#### Exercise instructions:
The answer must be every entry below, word for word, with the pictures left out.

--- START ---

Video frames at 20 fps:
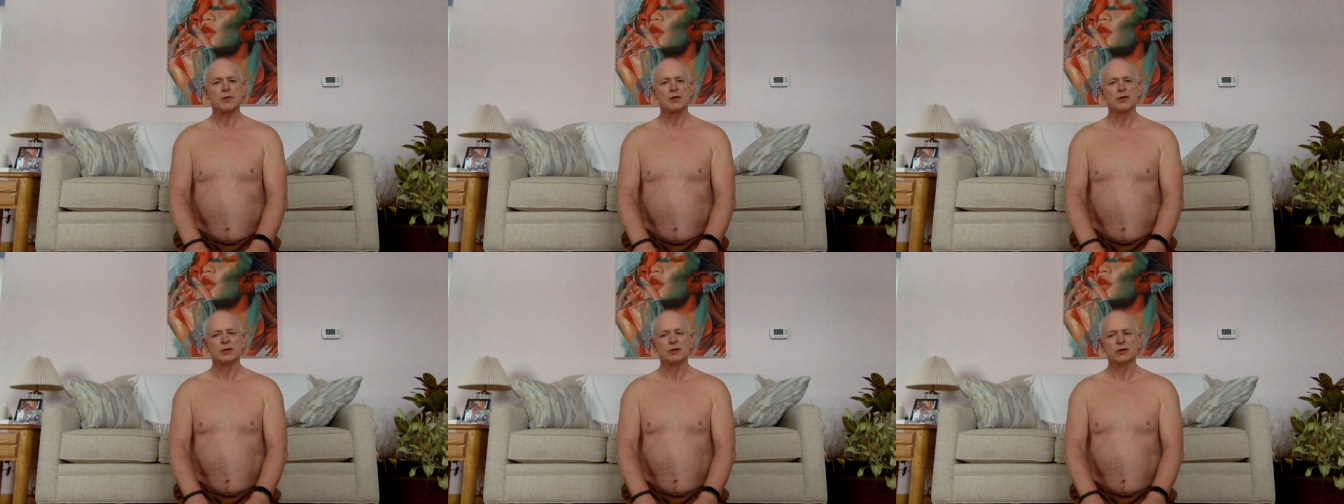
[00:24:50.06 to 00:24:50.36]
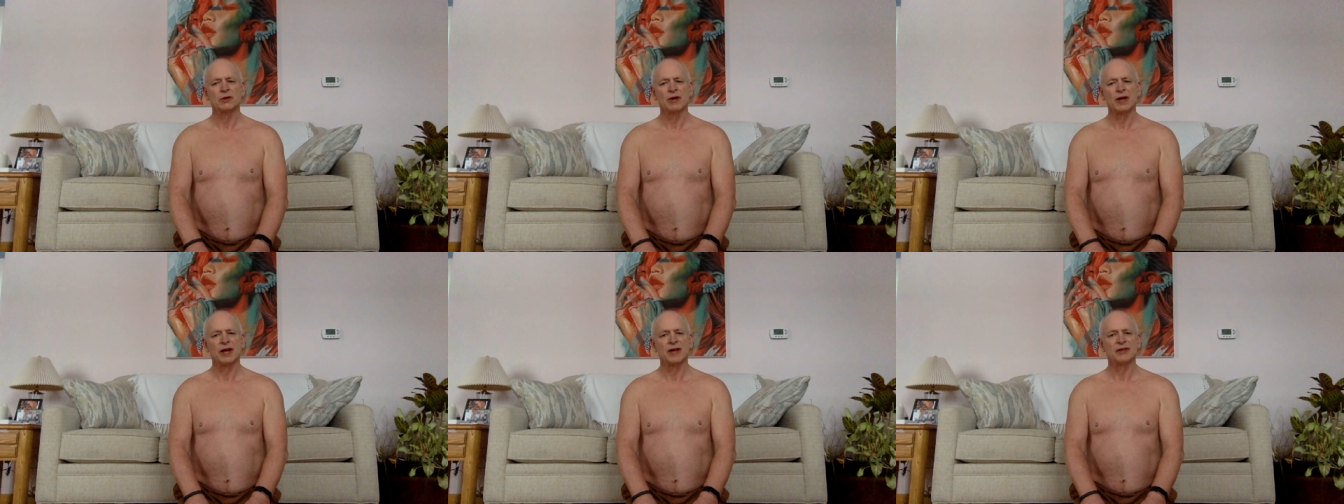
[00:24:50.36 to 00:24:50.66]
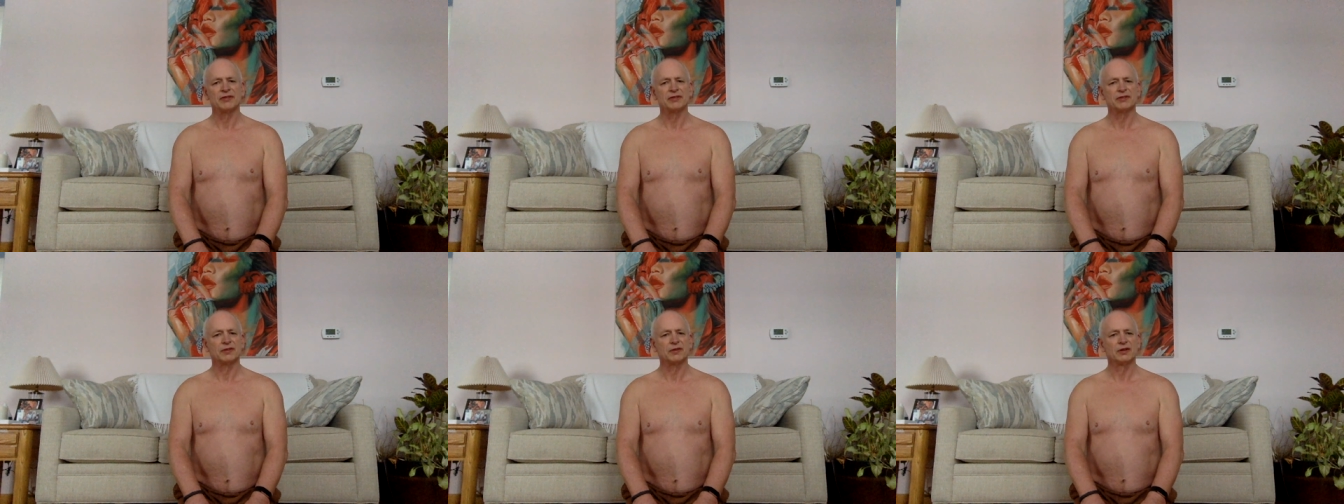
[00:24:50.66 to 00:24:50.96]
The
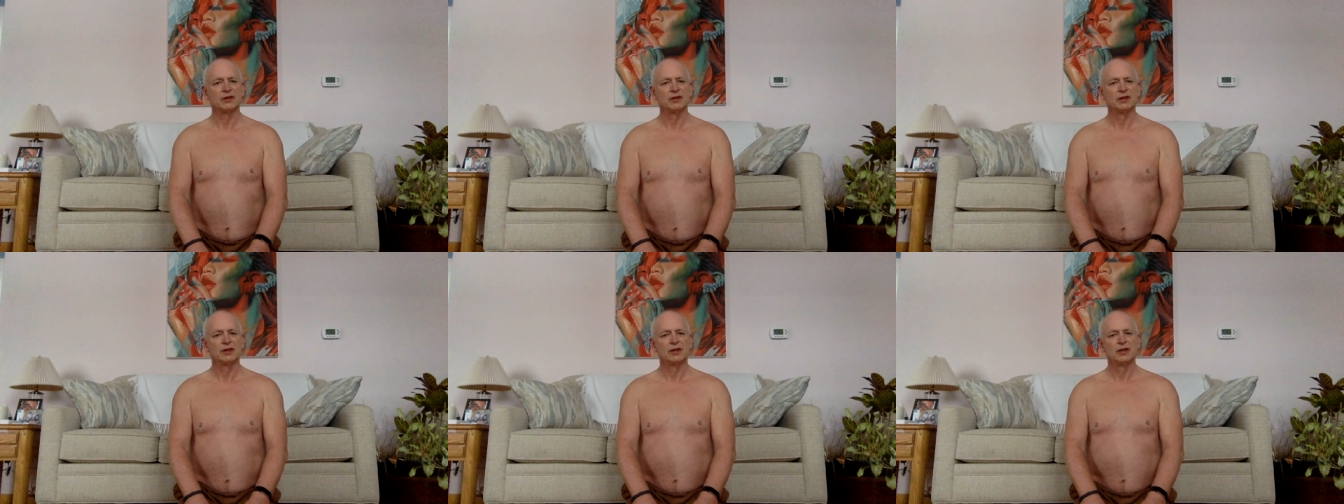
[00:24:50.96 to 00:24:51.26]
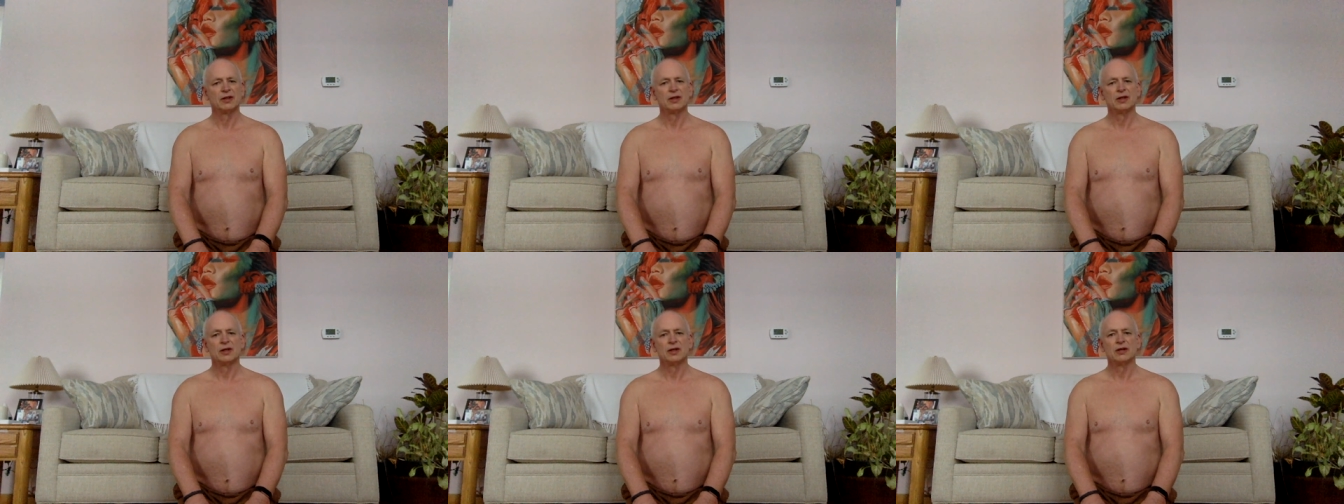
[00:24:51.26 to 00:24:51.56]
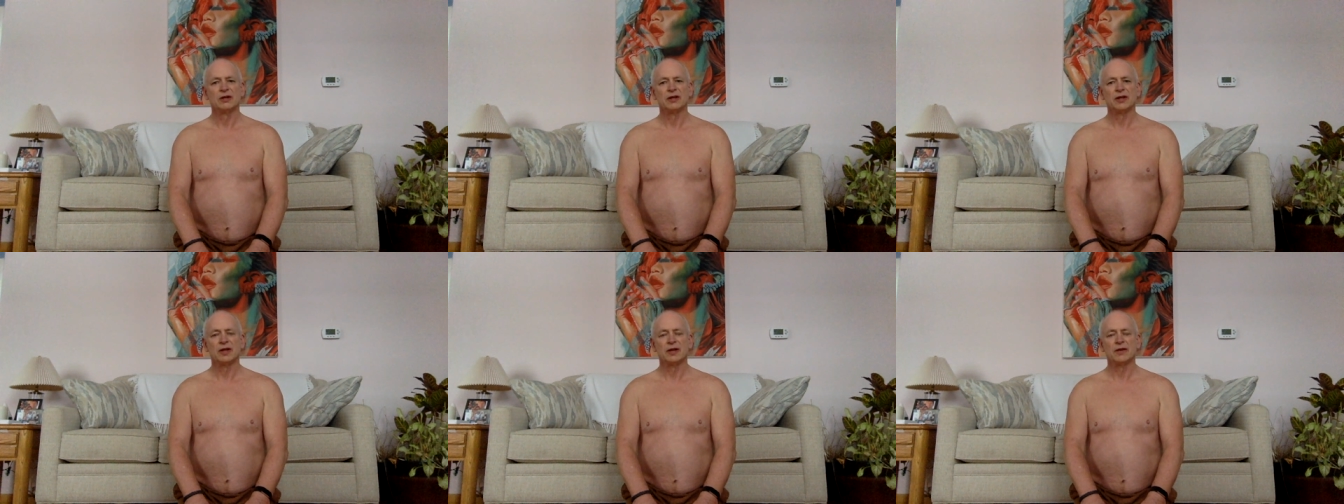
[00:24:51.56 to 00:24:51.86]
last
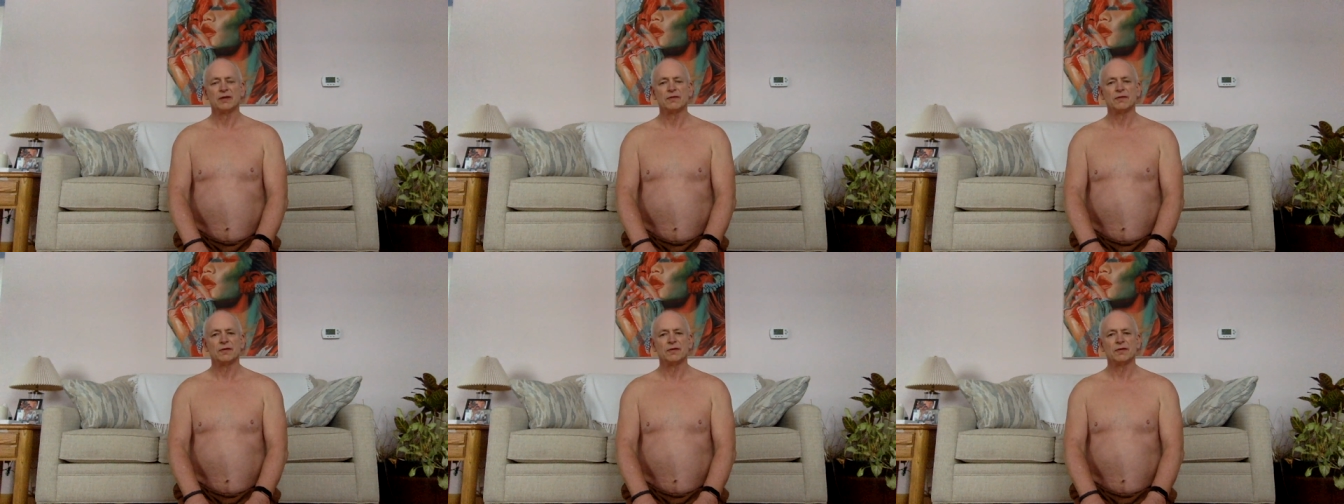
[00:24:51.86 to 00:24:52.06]
10,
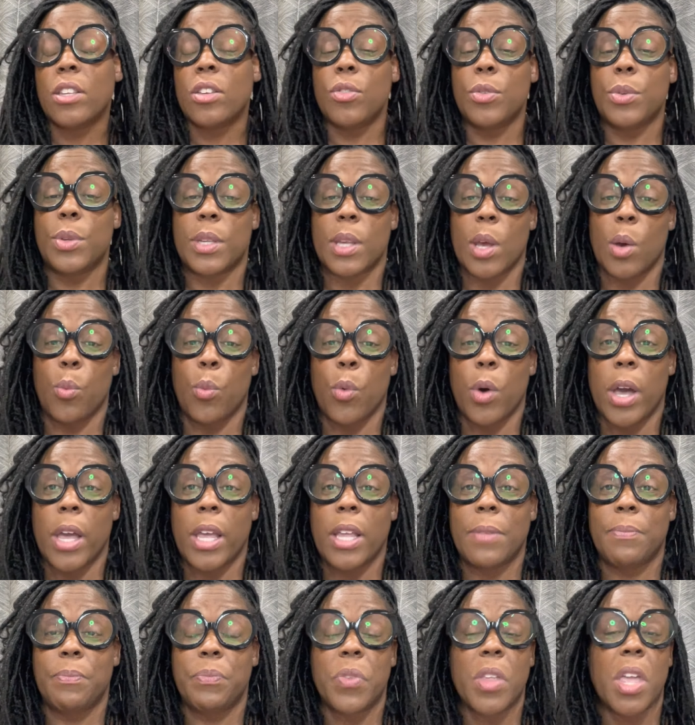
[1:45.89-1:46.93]
to
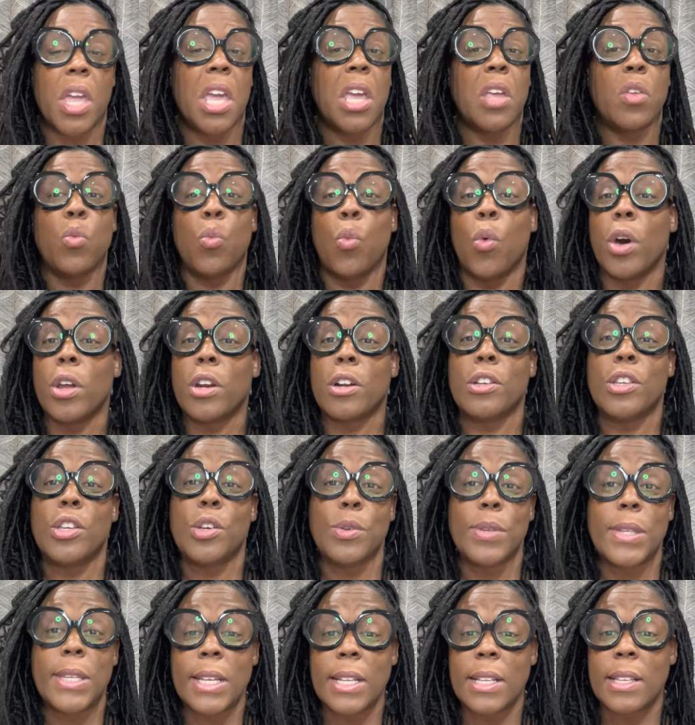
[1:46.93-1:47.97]
someone in one or
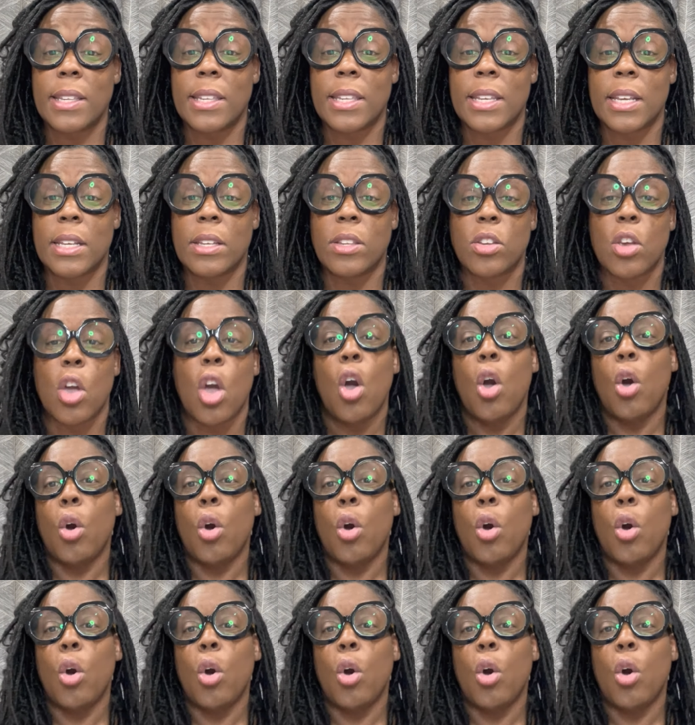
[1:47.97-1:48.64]
two sentences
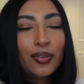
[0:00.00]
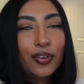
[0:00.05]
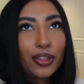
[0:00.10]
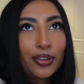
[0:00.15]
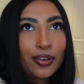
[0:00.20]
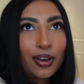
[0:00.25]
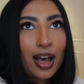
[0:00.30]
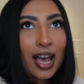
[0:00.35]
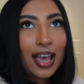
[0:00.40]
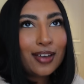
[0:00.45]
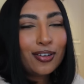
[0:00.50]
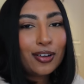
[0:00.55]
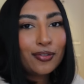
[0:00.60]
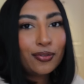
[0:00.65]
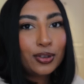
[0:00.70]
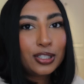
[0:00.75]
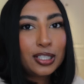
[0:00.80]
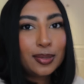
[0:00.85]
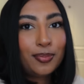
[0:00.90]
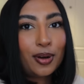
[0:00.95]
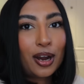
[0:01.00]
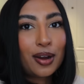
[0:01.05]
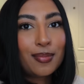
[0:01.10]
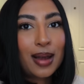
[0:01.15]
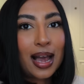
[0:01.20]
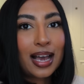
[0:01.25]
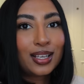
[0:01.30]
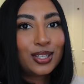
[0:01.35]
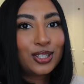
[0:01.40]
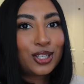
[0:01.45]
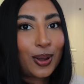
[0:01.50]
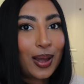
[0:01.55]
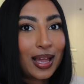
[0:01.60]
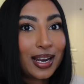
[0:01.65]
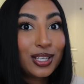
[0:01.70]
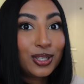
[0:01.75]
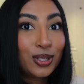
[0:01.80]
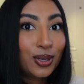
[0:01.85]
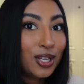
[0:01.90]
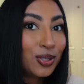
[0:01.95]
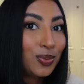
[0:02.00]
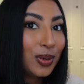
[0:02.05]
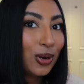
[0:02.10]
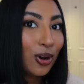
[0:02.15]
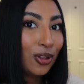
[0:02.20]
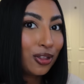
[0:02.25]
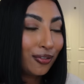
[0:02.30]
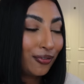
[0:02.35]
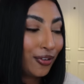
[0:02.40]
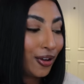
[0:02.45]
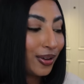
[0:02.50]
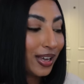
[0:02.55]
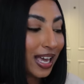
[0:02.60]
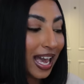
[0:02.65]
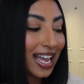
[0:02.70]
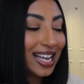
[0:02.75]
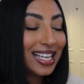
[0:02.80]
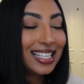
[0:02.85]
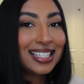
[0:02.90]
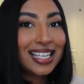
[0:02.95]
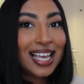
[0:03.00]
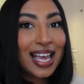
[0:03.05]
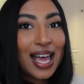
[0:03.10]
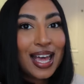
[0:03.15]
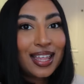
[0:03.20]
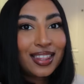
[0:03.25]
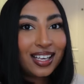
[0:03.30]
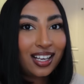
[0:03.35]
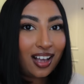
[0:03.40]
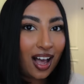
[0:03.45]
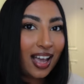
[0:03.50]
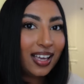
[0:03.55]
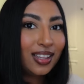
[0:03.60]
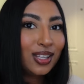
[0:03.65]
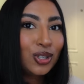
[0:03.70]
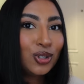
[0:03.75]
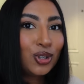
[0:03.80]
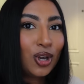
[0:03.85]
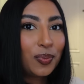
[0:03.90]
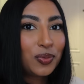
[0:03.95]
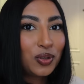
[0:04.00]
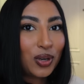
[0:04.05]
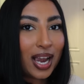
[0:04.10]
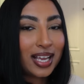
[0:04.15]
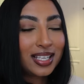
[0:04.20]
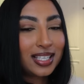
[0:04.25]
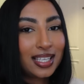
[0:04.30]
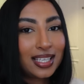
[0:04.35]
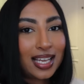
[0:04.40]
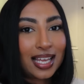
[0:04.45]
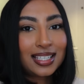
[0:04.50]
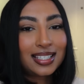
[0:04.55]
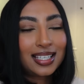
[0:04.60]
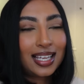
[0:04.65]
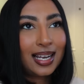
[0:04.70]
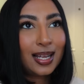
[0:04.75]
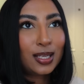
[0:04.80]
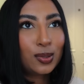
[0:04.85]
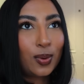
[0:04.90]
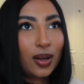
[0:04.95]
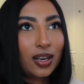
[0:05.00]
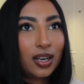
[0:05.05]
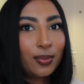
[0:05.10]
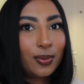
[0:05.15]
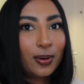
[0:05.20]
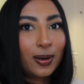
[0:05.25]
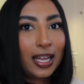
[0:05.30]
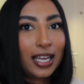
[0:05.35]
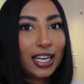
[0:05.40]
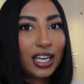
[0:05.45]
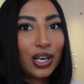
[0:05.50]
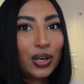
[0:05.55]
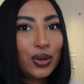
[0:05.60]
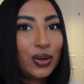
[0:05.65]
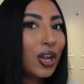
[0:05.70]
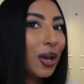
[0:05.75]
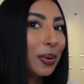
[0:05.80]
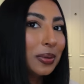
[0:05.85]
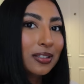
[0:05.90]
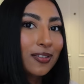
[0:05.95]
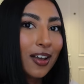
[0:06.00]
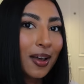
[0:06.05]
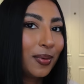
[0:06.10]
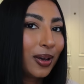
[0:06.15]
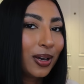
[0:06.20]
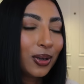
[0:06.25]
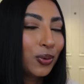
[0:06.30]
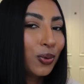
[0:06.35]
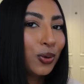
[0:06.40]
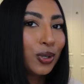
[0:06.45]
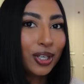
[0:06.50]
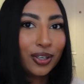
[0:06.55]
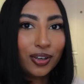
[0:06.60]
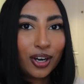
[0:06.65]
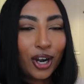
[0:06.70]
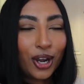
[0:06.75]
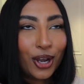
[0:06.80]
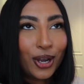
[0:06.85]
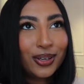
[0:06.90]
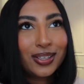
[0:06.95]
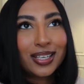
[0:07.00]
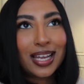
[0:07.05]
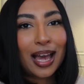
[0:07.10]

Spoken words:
We got the iPhone 14 Pro Max. So, and as soon as we got the phone case, the guy at the shop tried to like sell us one and we're like, no, it's fine, we're gonna order our own.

--- END ---

#### Answer section:
Video frames at 20 fps:
[00:24:50.06 to 00:24:50.36]
[00:24:50.36 to 00:24:50.66]
[00:24:50.66 to 00:24:50.96]
The
[00:24:50.96 to 00:24:51.26]
[00:24:51.26 to 00:24:51.56]
[00:24:51.56 to 00:24:51.86]
last
[00:24:51.86 to 00:24:52.06]
10,
[1:45.89-1:46.93]
to
[1:46.93-1:47.97]
someone in one or
[1:47.97-1:48.64]
two sentences
[0:00.00]
[0:00.05]
[0:00.10]
[0:00.15]
[0:00.20]
[0:00.25]
[0:00.30]
[0:00.35]
[0:00.40]
[0:00.45]
[0:00.50]
[0:00.55]
[0:00.60]
[0:00.65]
[0:00.70]
[0:00.75]
[0:00.80]
[0:00.85]
[0:00.90]
[0:00.95]
[0:01.00]
[0:01.05]
[0:01.10]
[0:01.15]
[0:01.20]
[0:01.25]
[0:01.30]
[0:01.35]
[0:01.40]
[0:01.45]
[0:01.50]
[0:01.55]
[0:01.60]
[0:01.65]
[0:01.70]
[0:01.75]
[0:01.80]
[0:01.85]
[0:01.90]
[0:01.95]
[0:02.00]
[0:02.05]
[0:02.10]
[0:02.15]
[0:02.20]
[0:02.25]
[0:02.30]
[0:02.35]
[0:02.40]
[0:02.45]
[0:02.50]
[0:02.55]
[0:02.60]
[0:02.65]
[0:02.70]
[0:02.75]
[0:02.80]
[0:02.85]
[0:02.90]
[0:02.95]
[0:03.00]
[0:03.05]
[0:03.10]
[0:03.15]
[0:03.20]
[0:03.25]
[0:03.30]
[0:03.35]
[0:03.40]
[0:03.45]
[0:03.50]
[0:03.55]
[0:03.60]
[0:03.65]
[0:03.70]
[0:03.75]
[0:03.80]
[0:03.85]
[0:03.90]
[0:03.95]
[0:04.00]
[0:04.05]
[0:04.10]
[0:04.15]
[0:04.20]
[0:04.25]
[0:04.30]
[0:04.35]
[0:04.40]
[0:04.45]
[0:04.50]
[0:04.55]
[0:04.60]
[0:04.65]
[0:04.70]
[0:04.75]
[0:04.80]
[0:04.85]
[0:04.90]
[0:04.95]
[0:05.00]
[0:05.05]
[0:05.10]
[0:05.15]
[0:05.20]
[0:05.25]
[0:05.30]
[0:05.35]
[0:05.40]
[0:05.45]
[0:05.50]
[0:05.55]
[0:05.60]
[0:05.65]
[0:05.70]
[0:05.75]
[0:05.80]
[0:05.85]
[0:05.90]
[0:05.95]
[0:06.00]
[0:06.05]
[0:06.10]
[0:06.15]
[0:06.20]
[0:06.25]
[0:06.30]
[0:06.35]
[0:06.40]
[0:06.45]
[0:06.50]
[0:06.55]
[0:06.60]
[0:06.65]
[0:06.70]
[0:06.75]
[0:06.80]
[0:06.85]
[0:06.90]
[0:06.95]
[0:07.00]
[0:07.05]
[0:07.10]

Spoken words:
We got the iPhone 14 Pro Max. So, and as soon as we got the phone case, the guy at the shop tried to like sell us one and we're like, no, it's fine, we're gonna order our own.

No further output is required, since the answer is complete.